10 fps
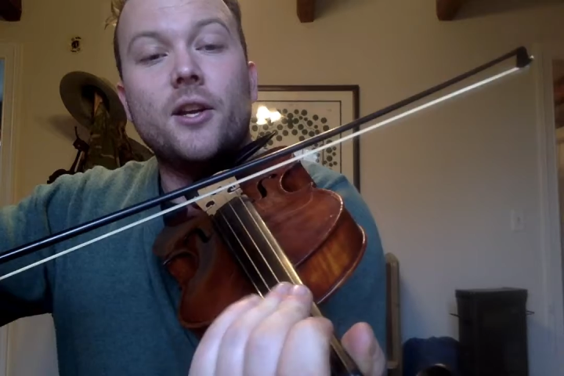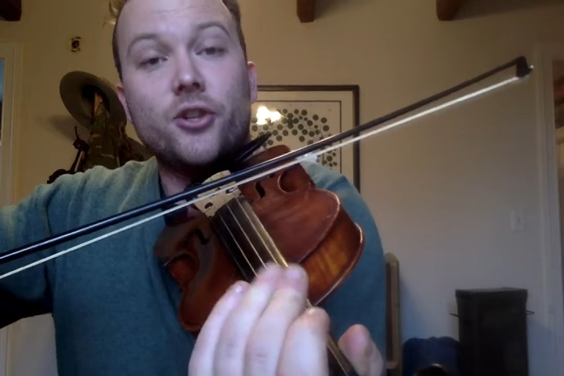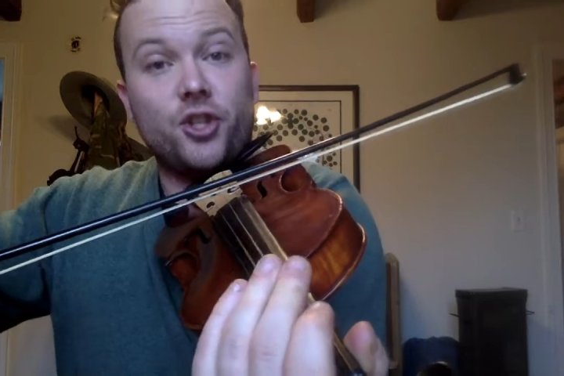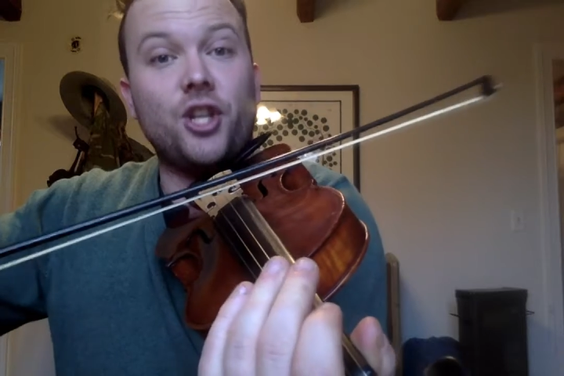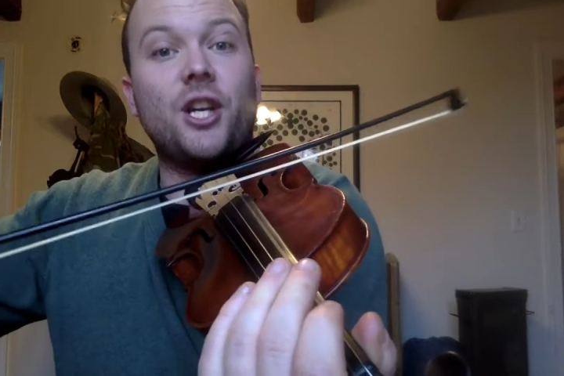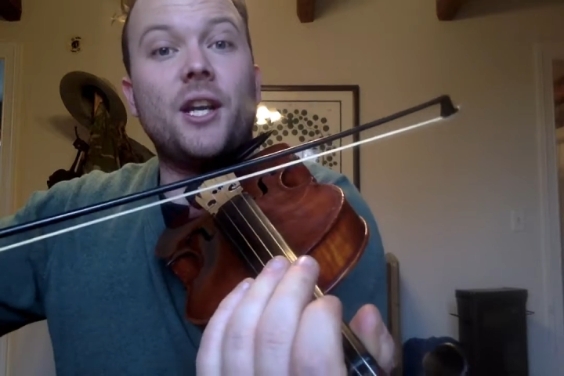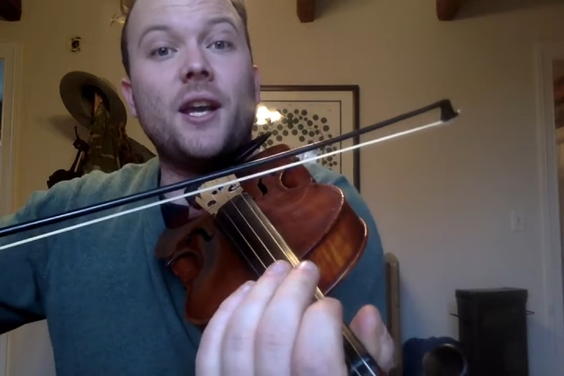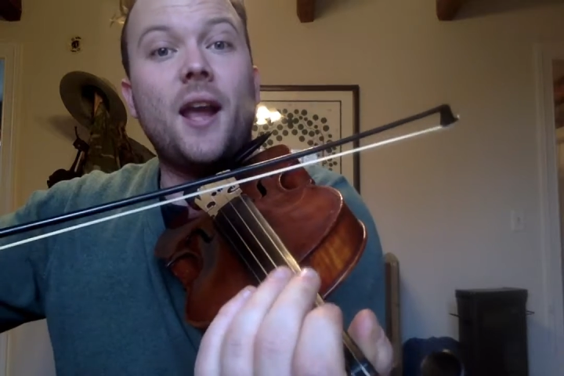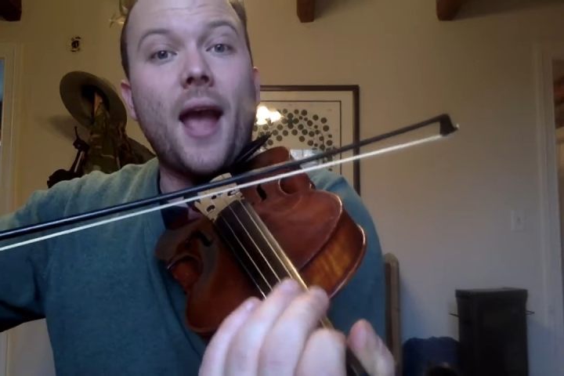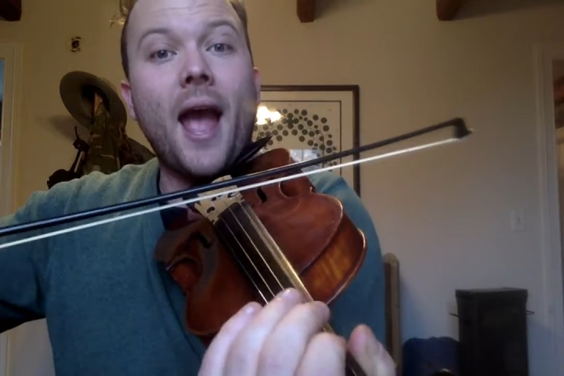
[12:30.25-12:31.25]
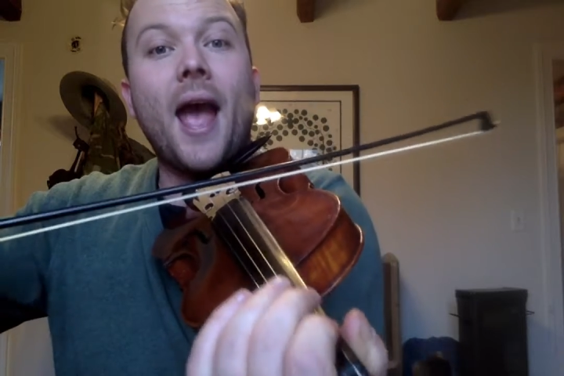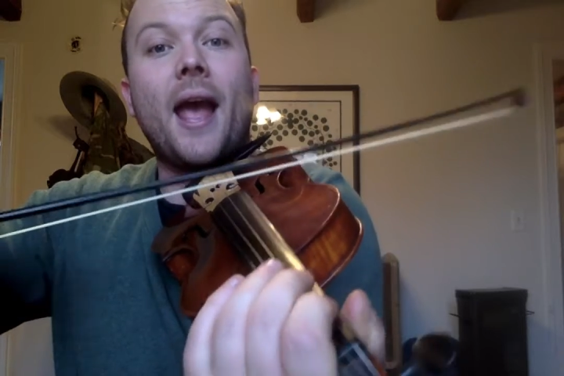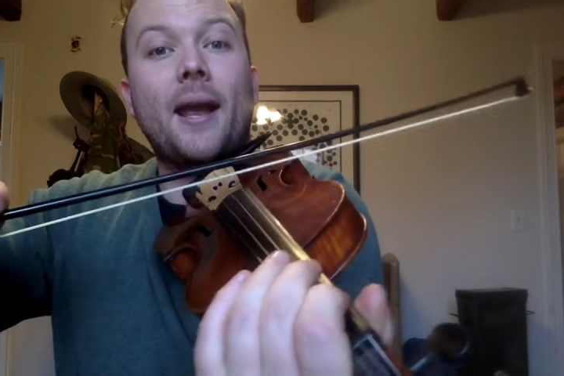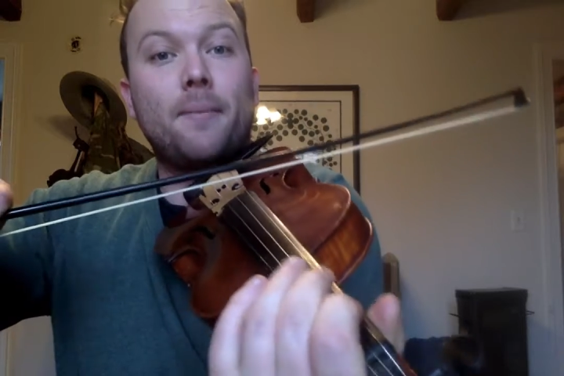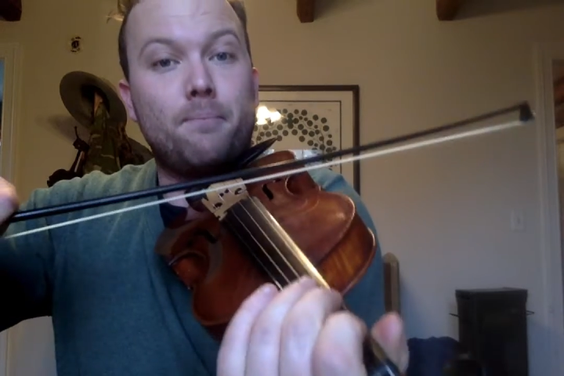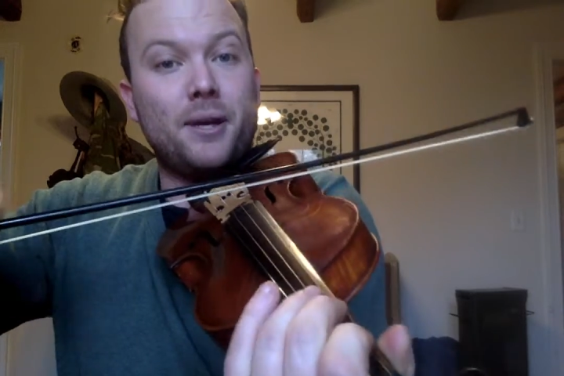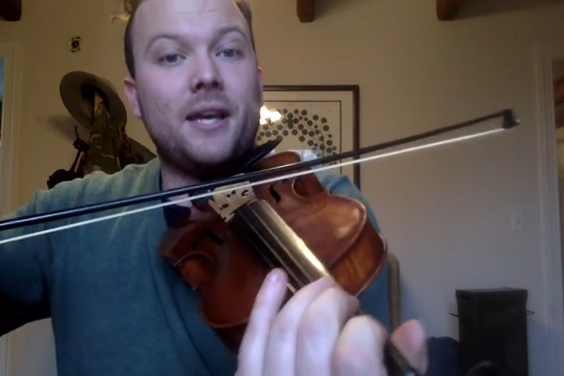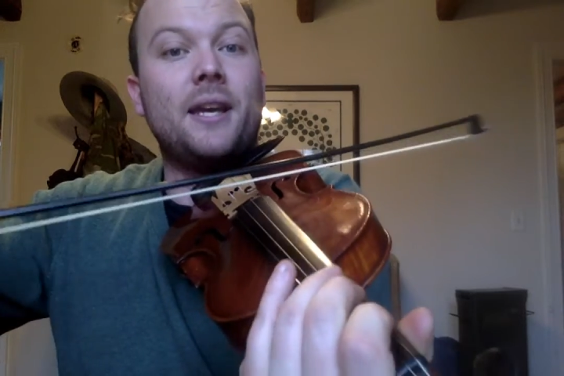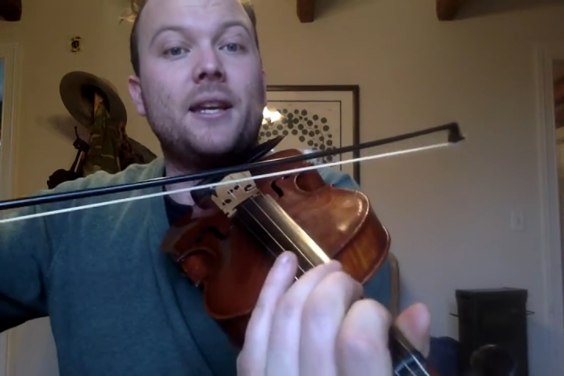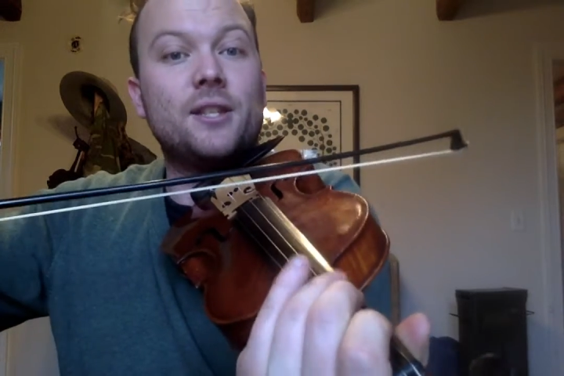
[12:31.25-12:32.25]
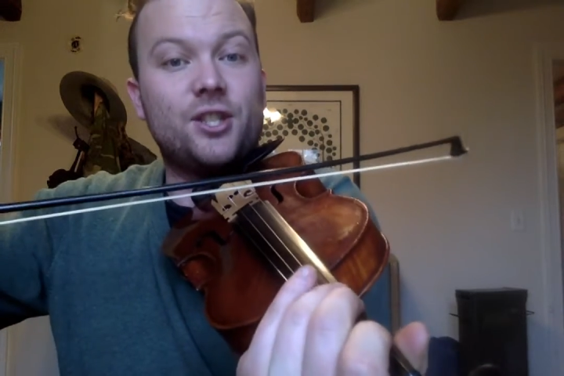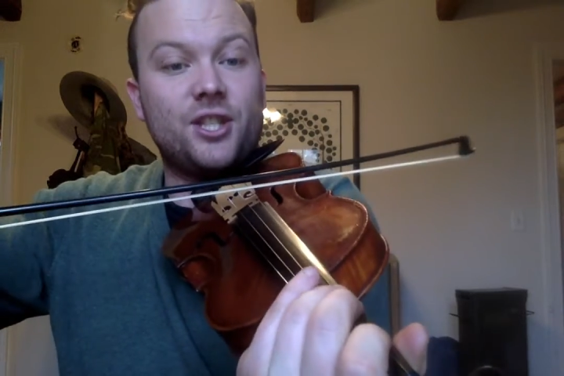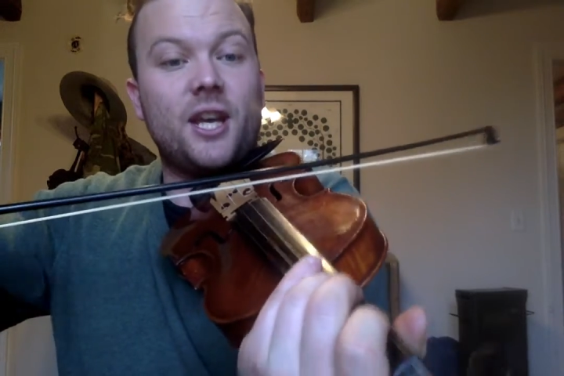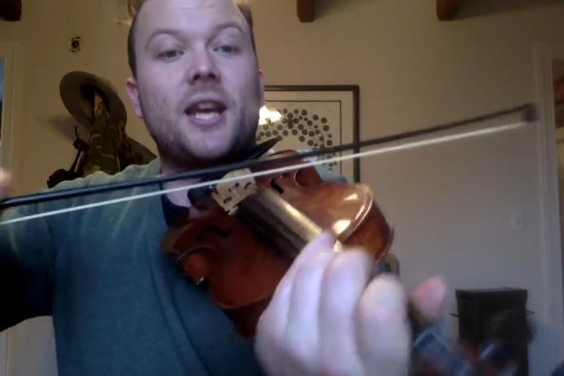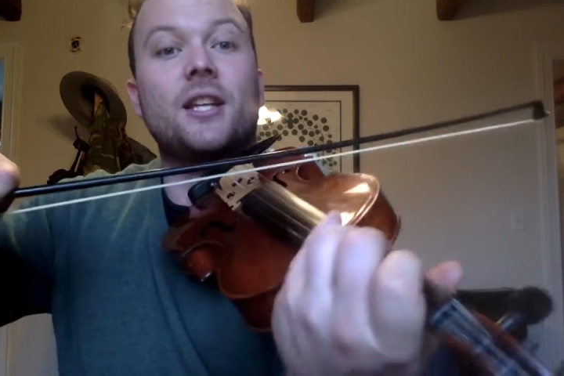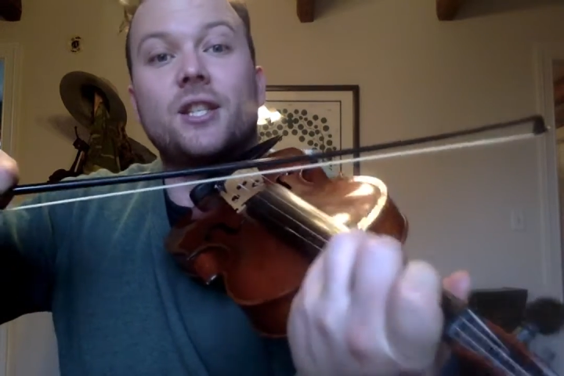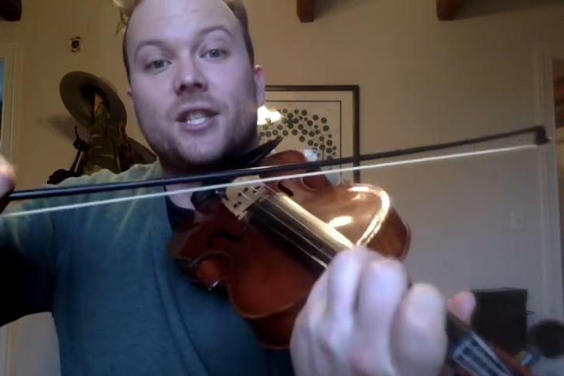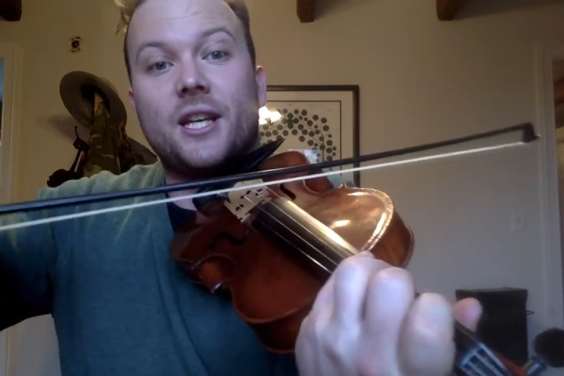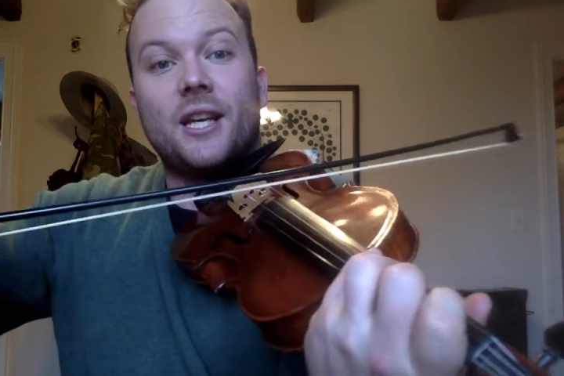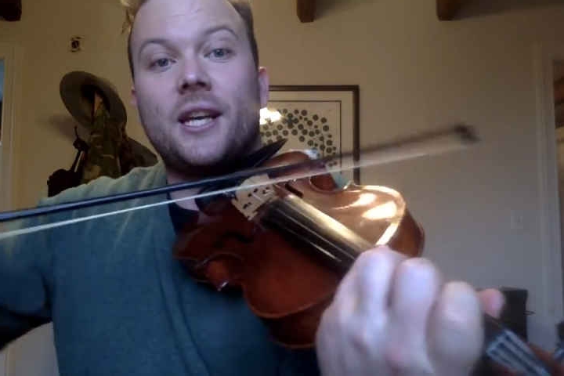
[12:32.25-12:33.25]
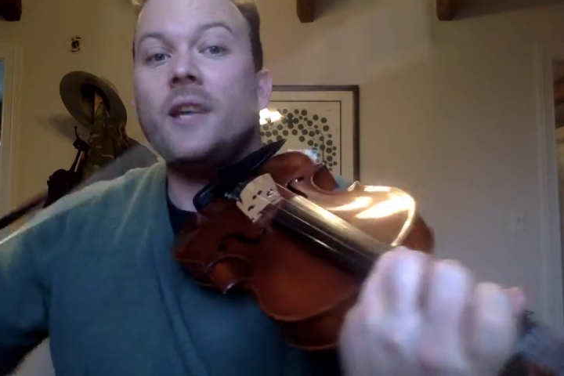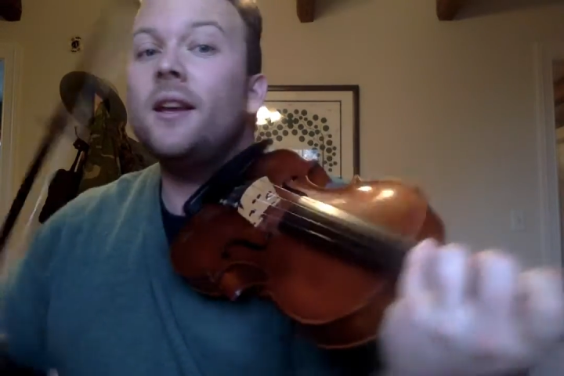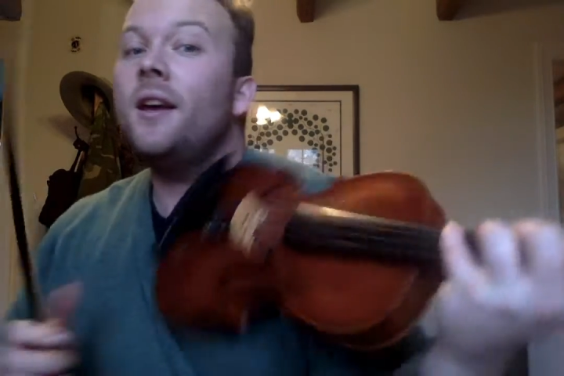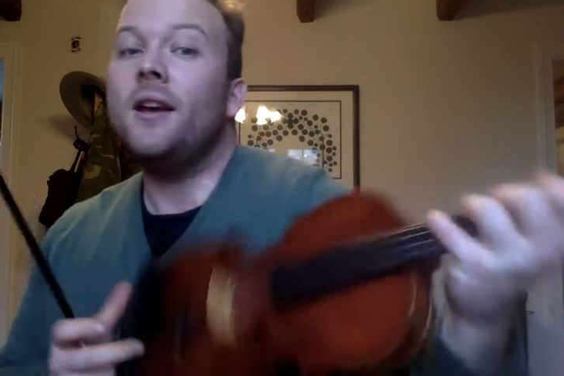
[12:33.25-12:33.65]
G, A, B, C, D.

WHAT THIS TASK INVOLVES: Everything in the entries must come back exactly, except the pictures.

WRITTEN ANSWER:
10 fps
[12:30.25-12:31.25]
[12:31.25-12:32.25]
[12:32.25-12:33.25]
[12:33.25-12:33.65]
G, A, B, C, D.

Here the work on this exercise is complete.